_Your task_
Each line below is to be repeated exactly; any picture is to be left out.

_Input for this task_
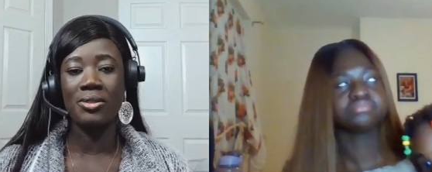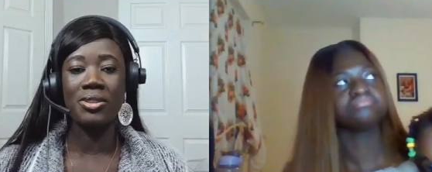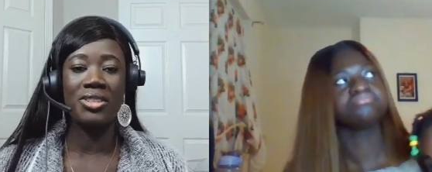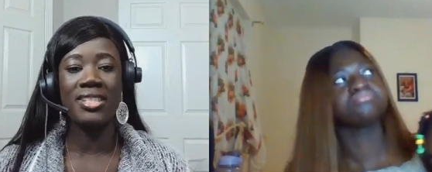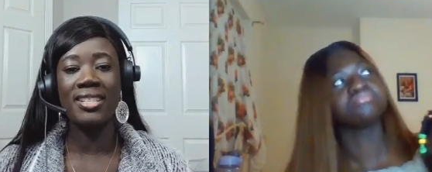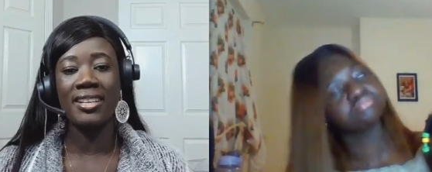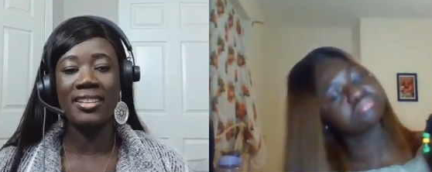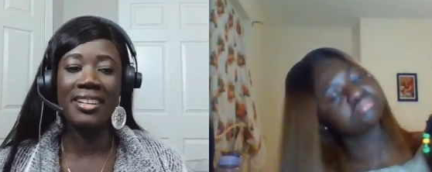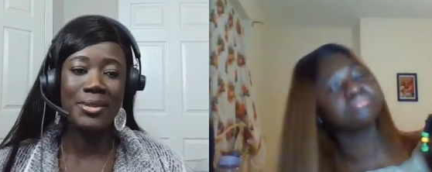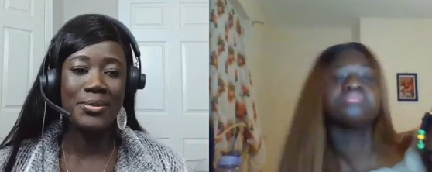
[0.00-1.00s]
Speaker 1: was just like,
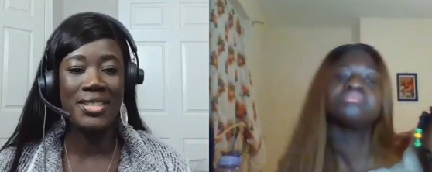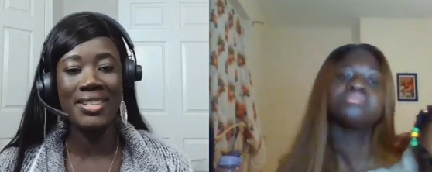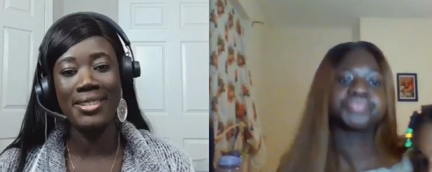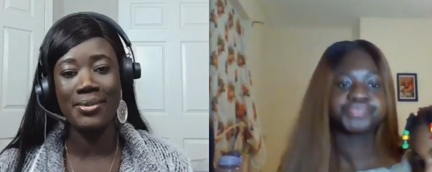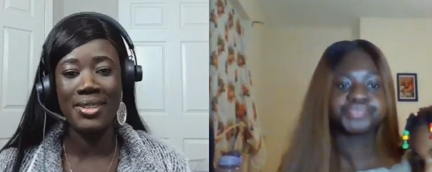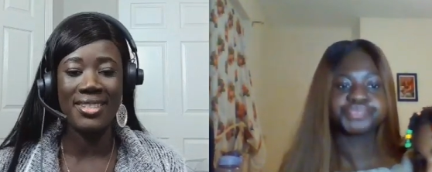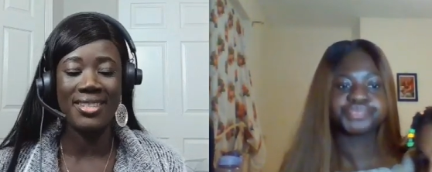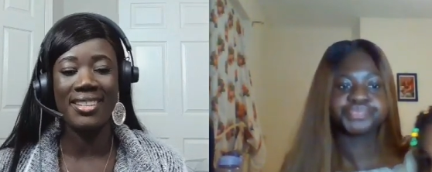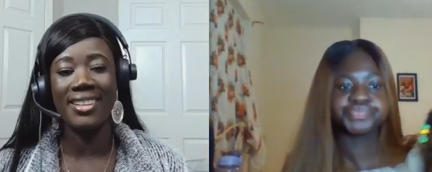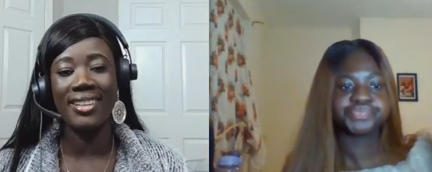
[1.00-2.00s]
we
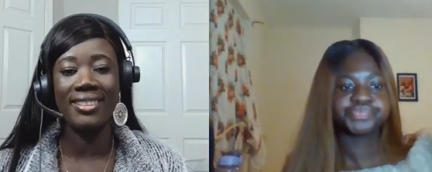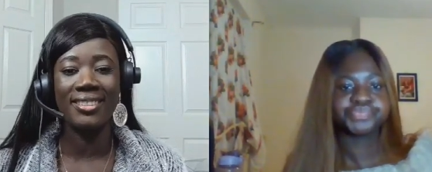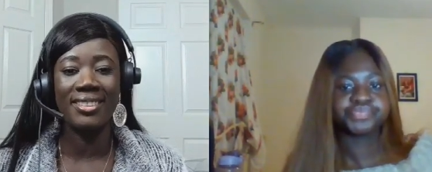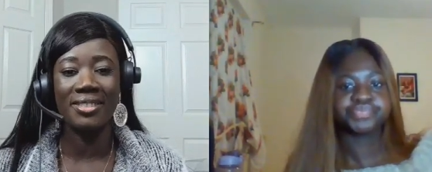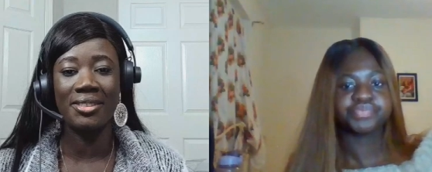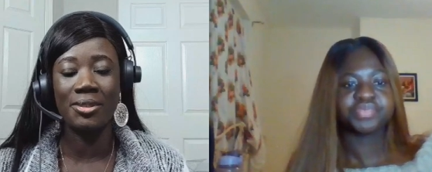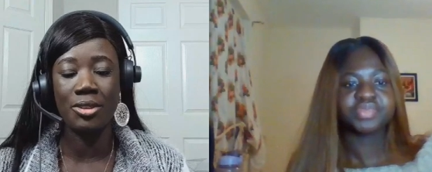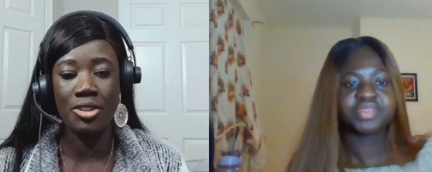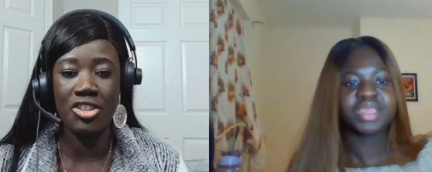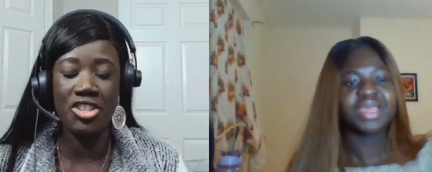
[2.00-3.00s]
see, and
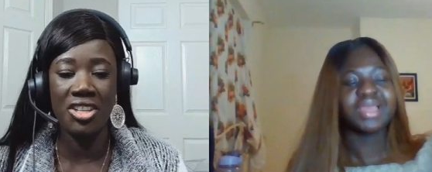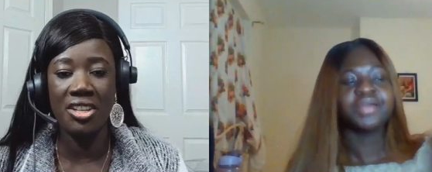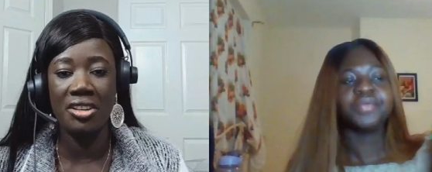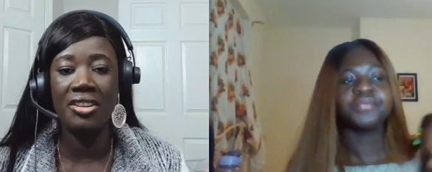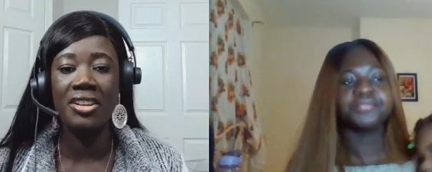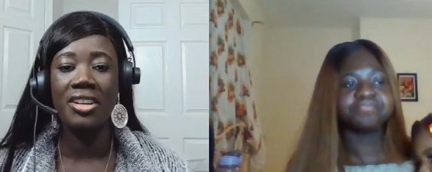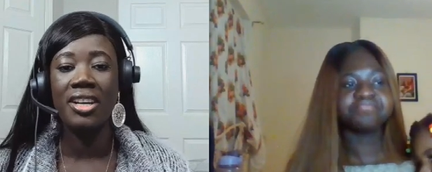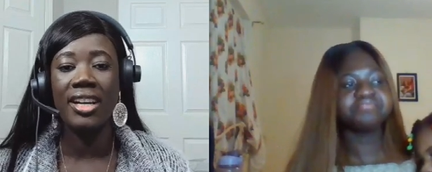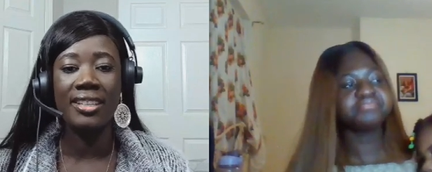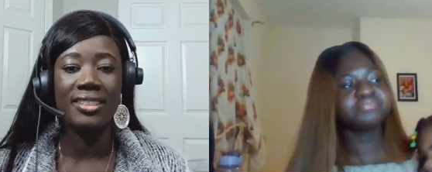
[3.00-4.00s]
just share
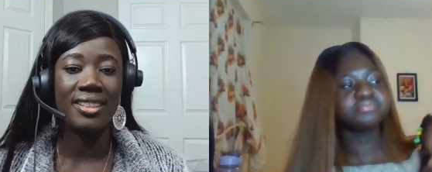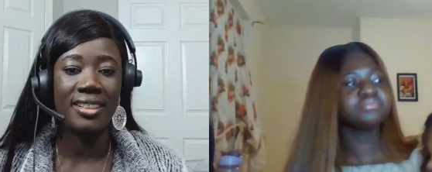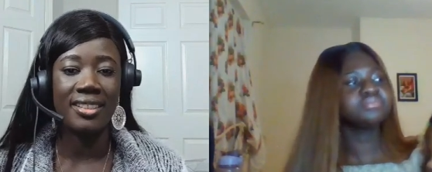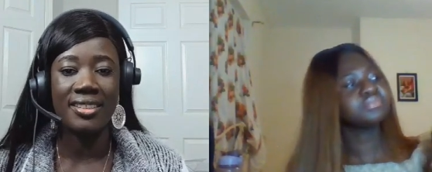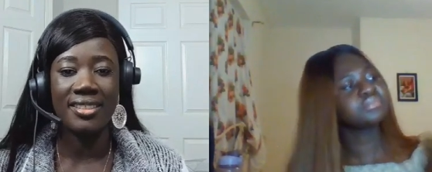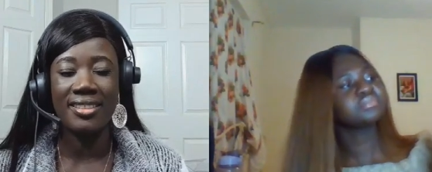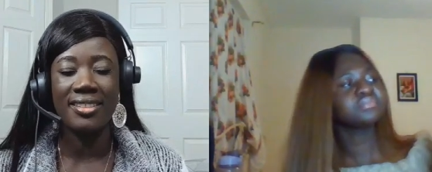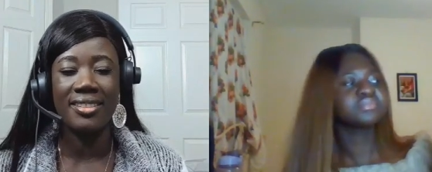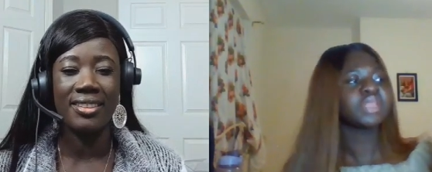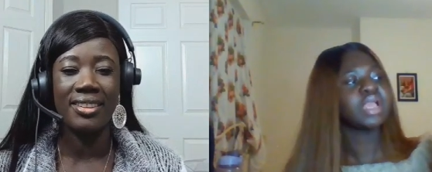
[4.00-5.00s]
ideas.
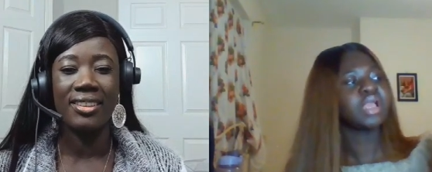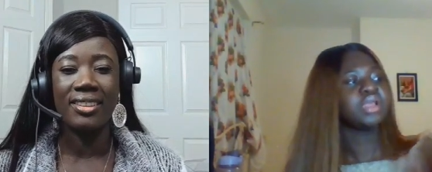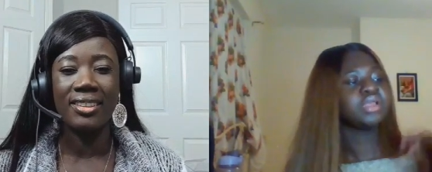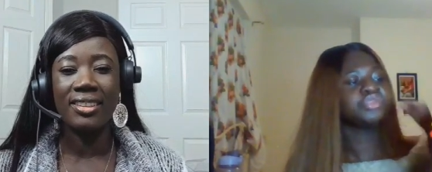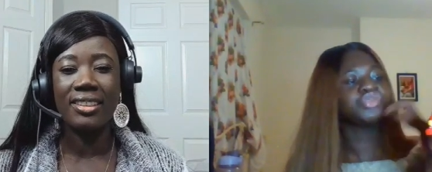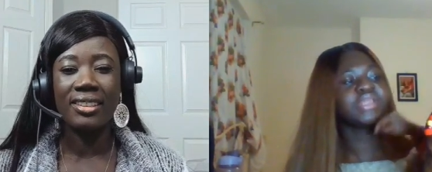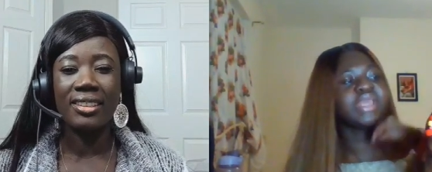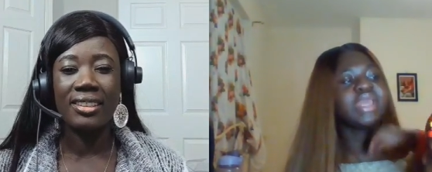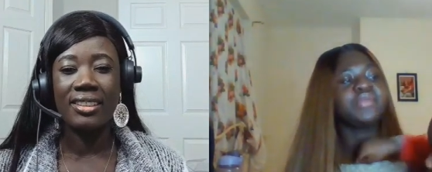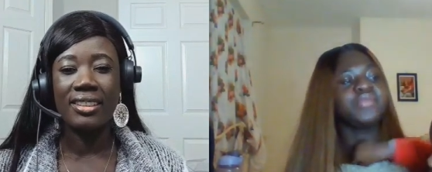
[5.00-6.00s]
Speaker 2: So
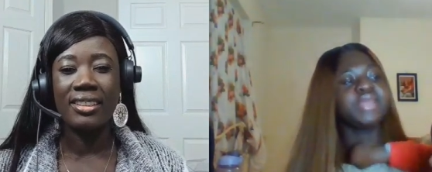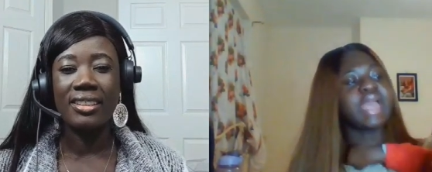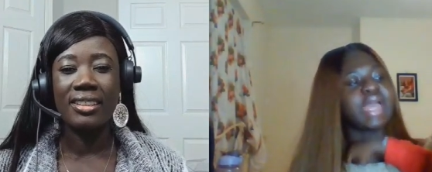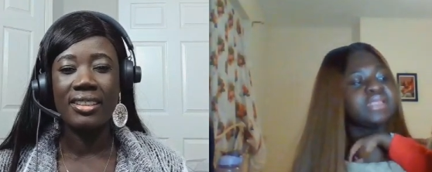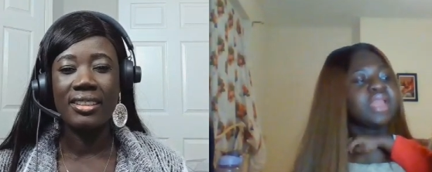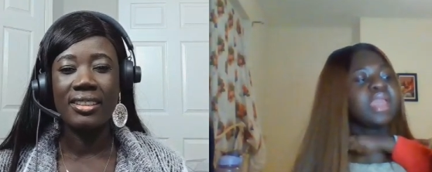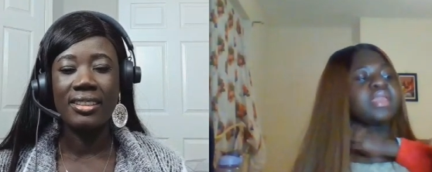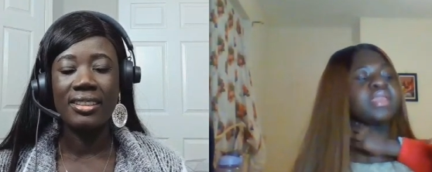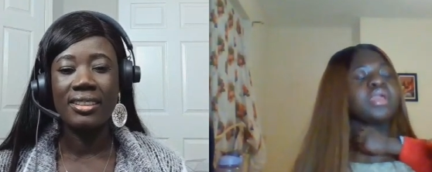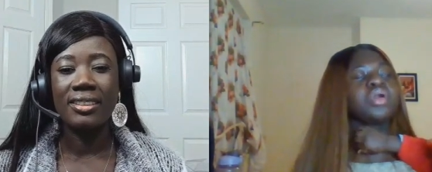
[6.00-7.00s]
we had like
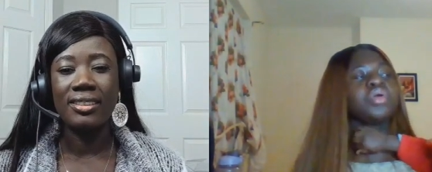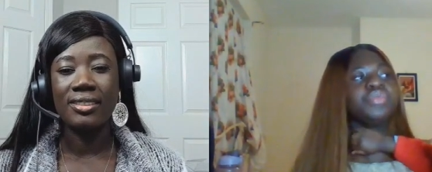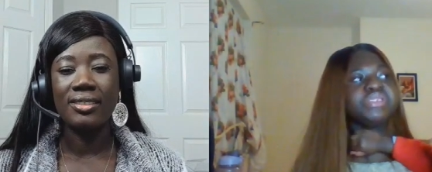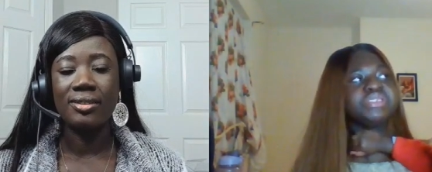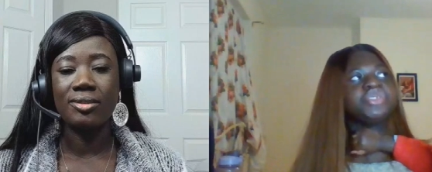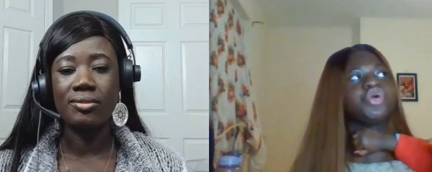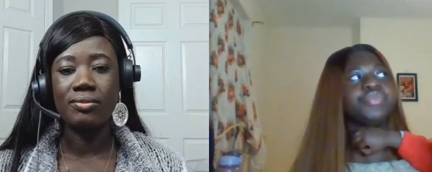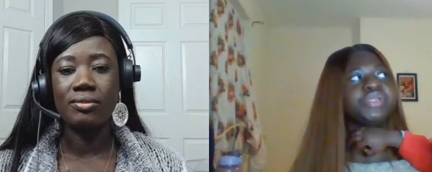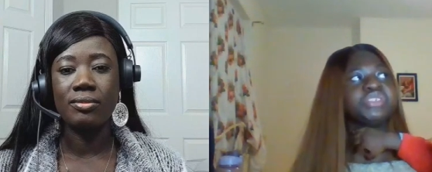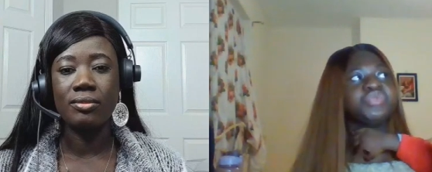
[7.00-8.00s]
a
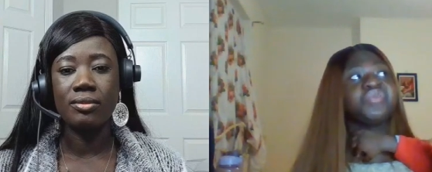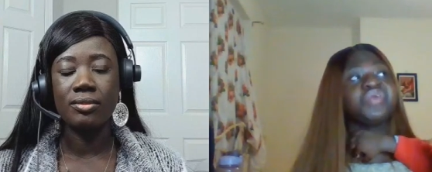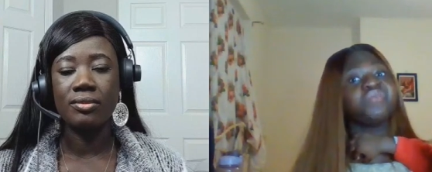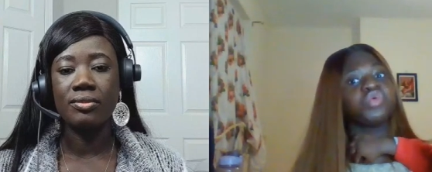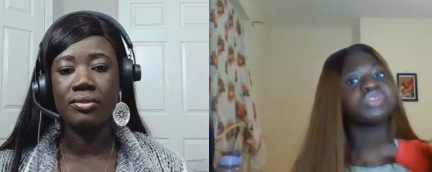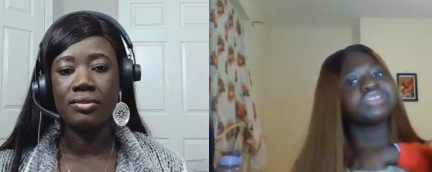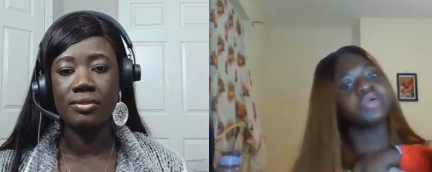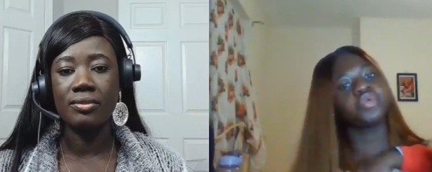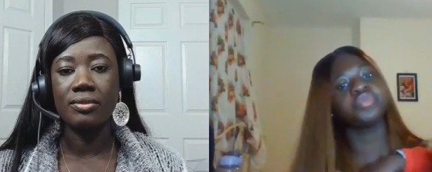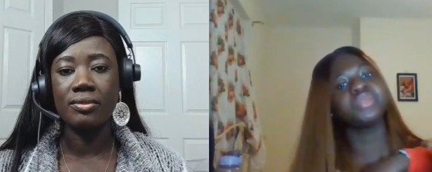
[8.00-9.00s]
community. We have a
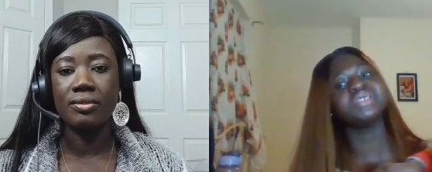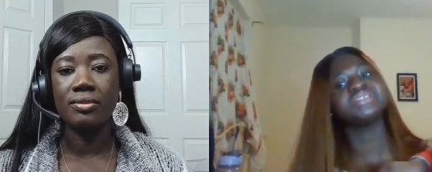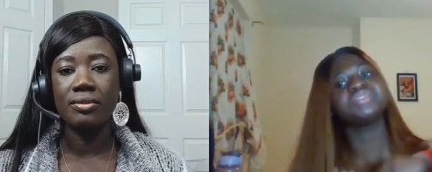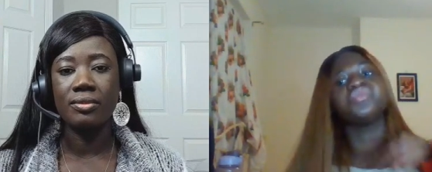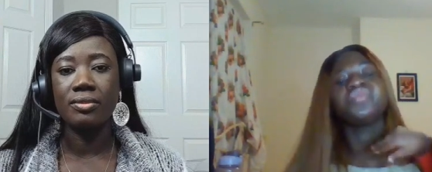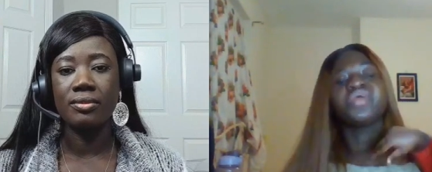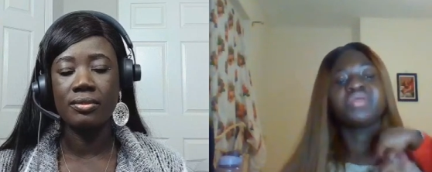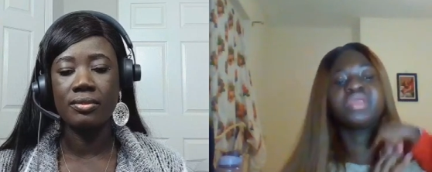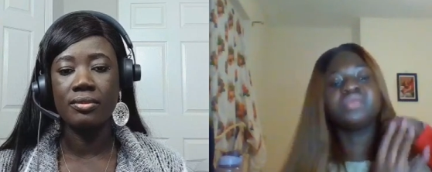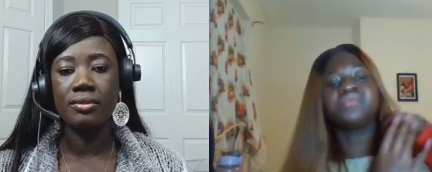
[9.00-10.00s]
WhatsApp group that is still
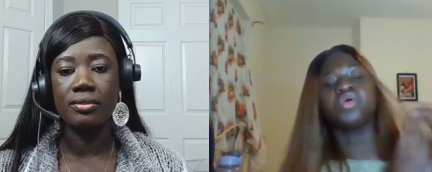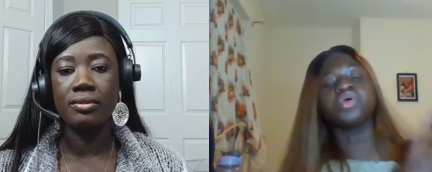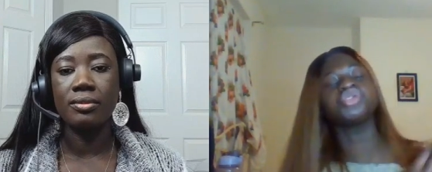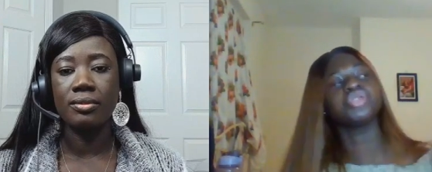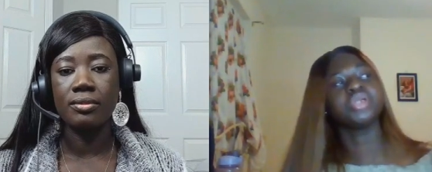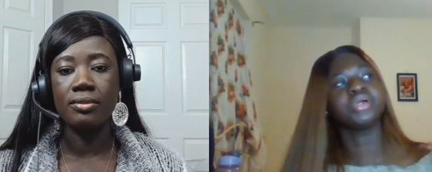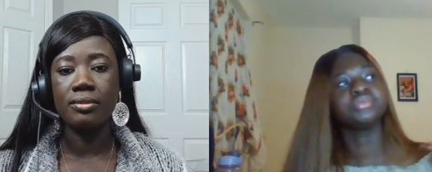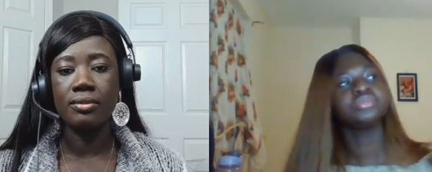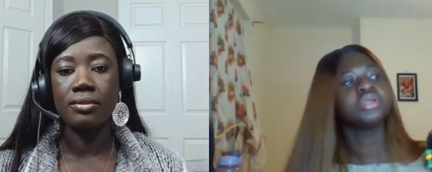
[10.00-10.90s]
very functional,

_Result_
[0.00-1.00s]
Speaker 1: was just like,
[1.00-2.00s]
we
[2.00-3.00s]
see, and
[3.00-4.00s]
just share
[4.00-5.00s]
ideas.
[5.00-6.00s]
Speaker 2: So
[6.00-7.00s]
we had like
[7.00-8.00s]
a
[8.00-9.00s]
community. We have a
[9.00-10.00s]
WhatsApp group that is still
[10.00-10.90s]
very functional,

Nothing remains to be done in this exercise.